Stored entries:
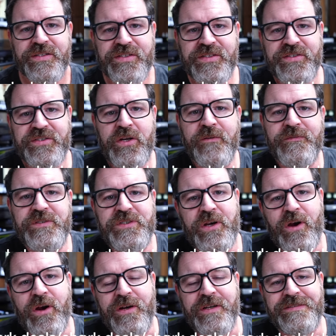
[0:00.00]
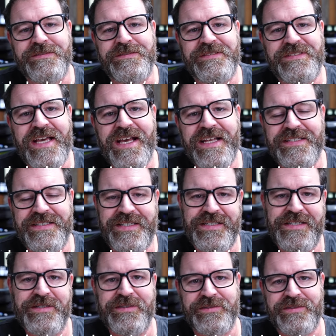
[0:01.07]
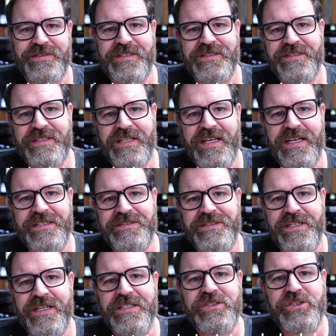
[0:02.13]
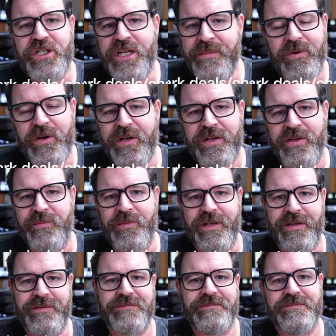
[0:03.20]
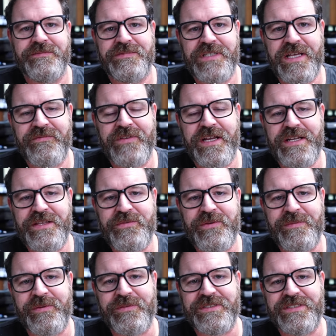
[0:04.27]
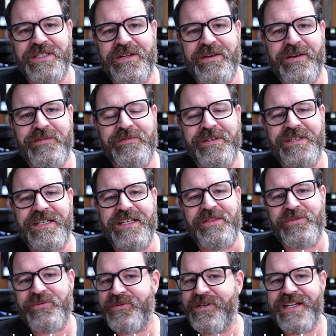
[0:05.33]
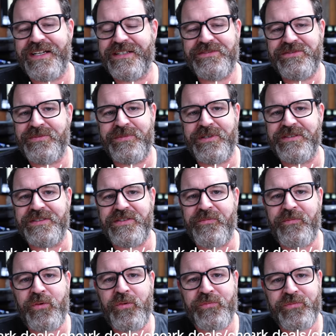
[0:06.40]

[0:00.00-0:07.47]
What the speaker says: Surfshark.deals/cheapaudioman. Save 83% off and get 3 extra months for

--

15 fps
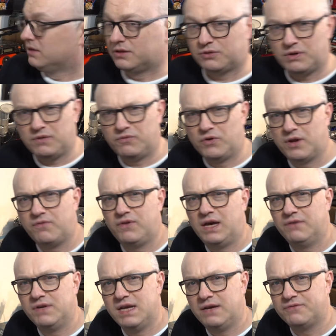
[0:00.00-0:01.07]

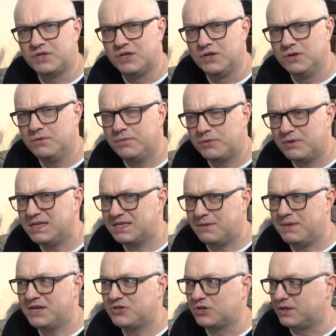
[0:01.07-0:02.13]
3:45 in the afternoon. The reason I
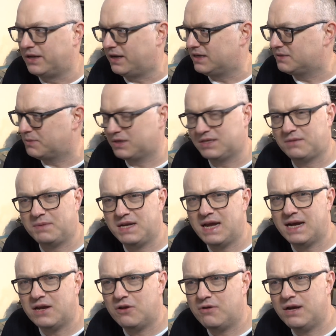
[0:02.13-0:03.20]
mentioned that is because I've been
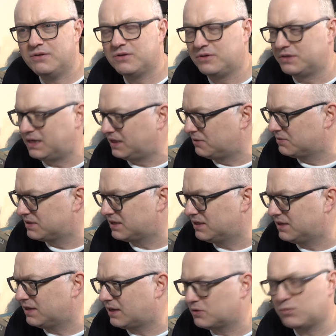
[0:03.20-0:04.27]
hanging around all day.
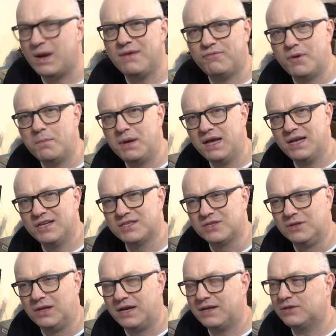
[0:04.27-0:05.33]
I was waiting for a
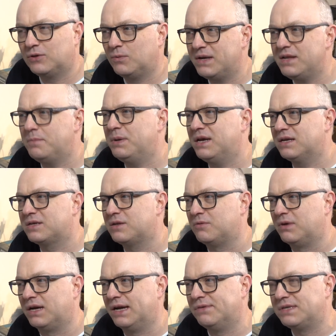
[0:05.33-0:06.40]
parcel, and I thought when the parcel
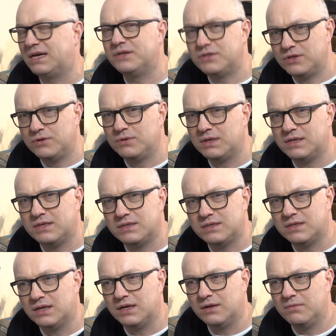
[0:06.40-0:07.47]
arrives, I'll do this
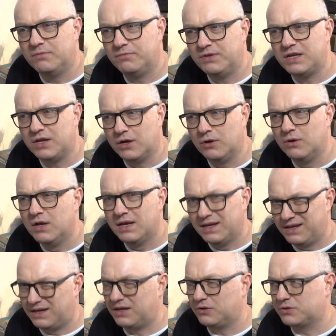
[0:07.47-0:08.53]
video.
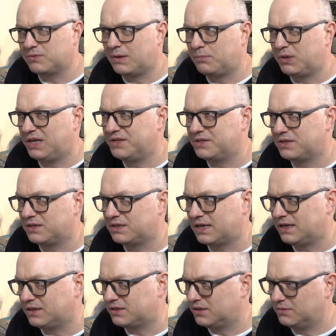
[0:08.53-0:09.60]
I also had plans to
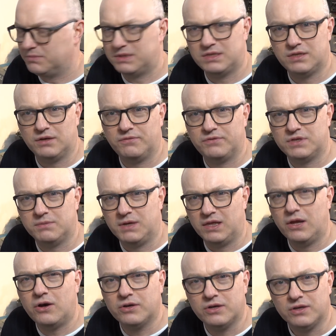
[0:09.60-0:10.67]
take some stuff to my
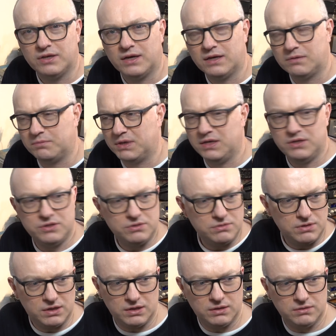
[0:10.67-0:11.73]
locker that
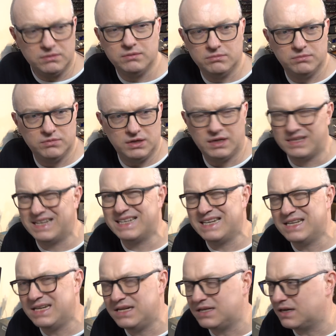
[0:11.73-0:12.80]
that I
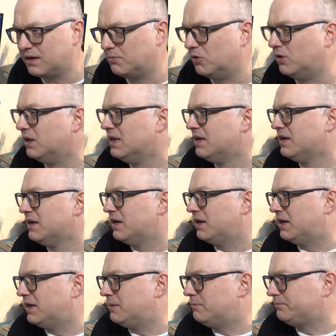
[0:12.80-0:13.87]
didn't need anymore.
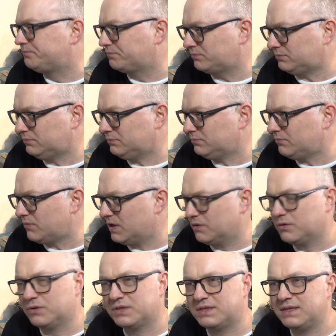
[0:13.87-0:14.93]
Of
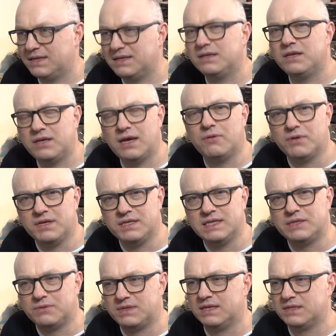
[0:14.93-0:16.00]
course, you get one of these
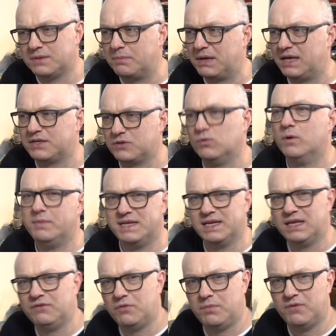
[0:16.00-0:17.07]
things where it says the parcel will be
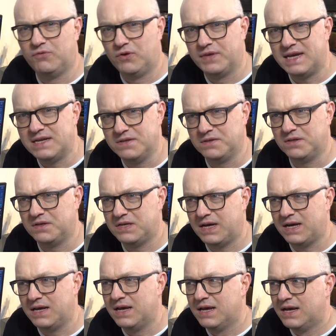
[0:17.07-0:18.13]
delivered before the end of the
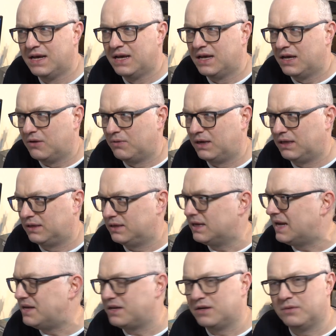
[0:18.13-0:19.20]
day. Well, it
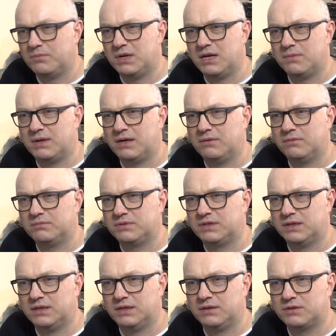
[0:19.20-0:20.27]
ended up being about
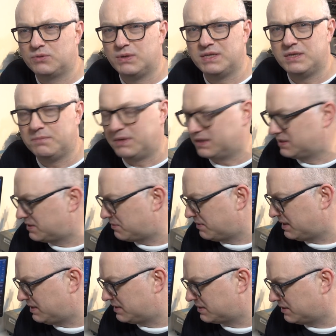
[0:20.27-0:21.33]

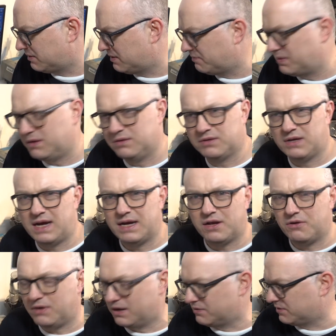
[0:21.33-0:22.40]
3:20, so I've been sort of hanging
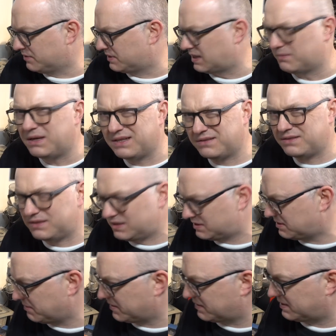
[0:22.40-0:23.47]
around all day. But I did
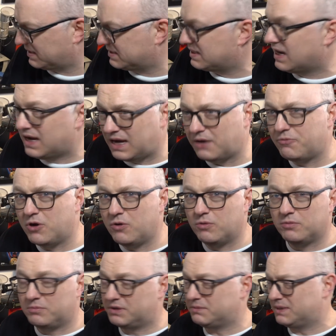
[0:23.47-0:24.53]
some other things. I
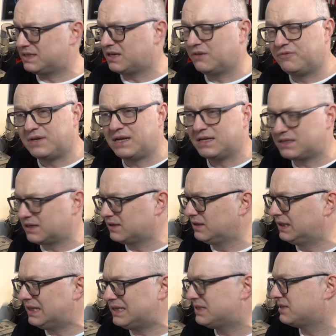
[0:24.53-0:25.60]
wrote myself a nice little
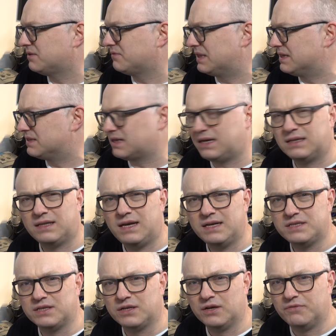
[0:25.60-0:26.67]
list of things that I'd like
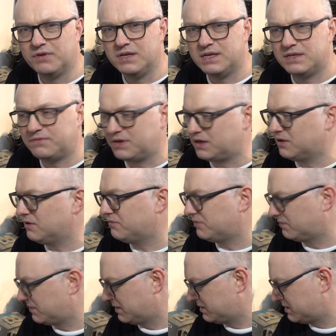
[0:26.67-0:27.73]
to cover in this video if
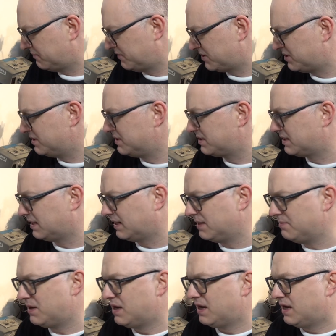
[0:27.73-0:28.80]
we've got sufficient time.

◆ **What needs to be done**
Give the lines above again exactly, from the one containing "[0:16.00-0:17.07]" to the one containing "[0:20.27-0:21.33]", both included, but leave out the pictures.

◆ **Result of the task**
[0:16.00-0:17.07]
things where it says the parcel will be
[0:17.07-0:18.13]
delivered before the end of the
[0:18.13-0:19.20]
day. Well, it
[0:19.20-0:20.27]
ended up being about
[0:20.27-0:21.33]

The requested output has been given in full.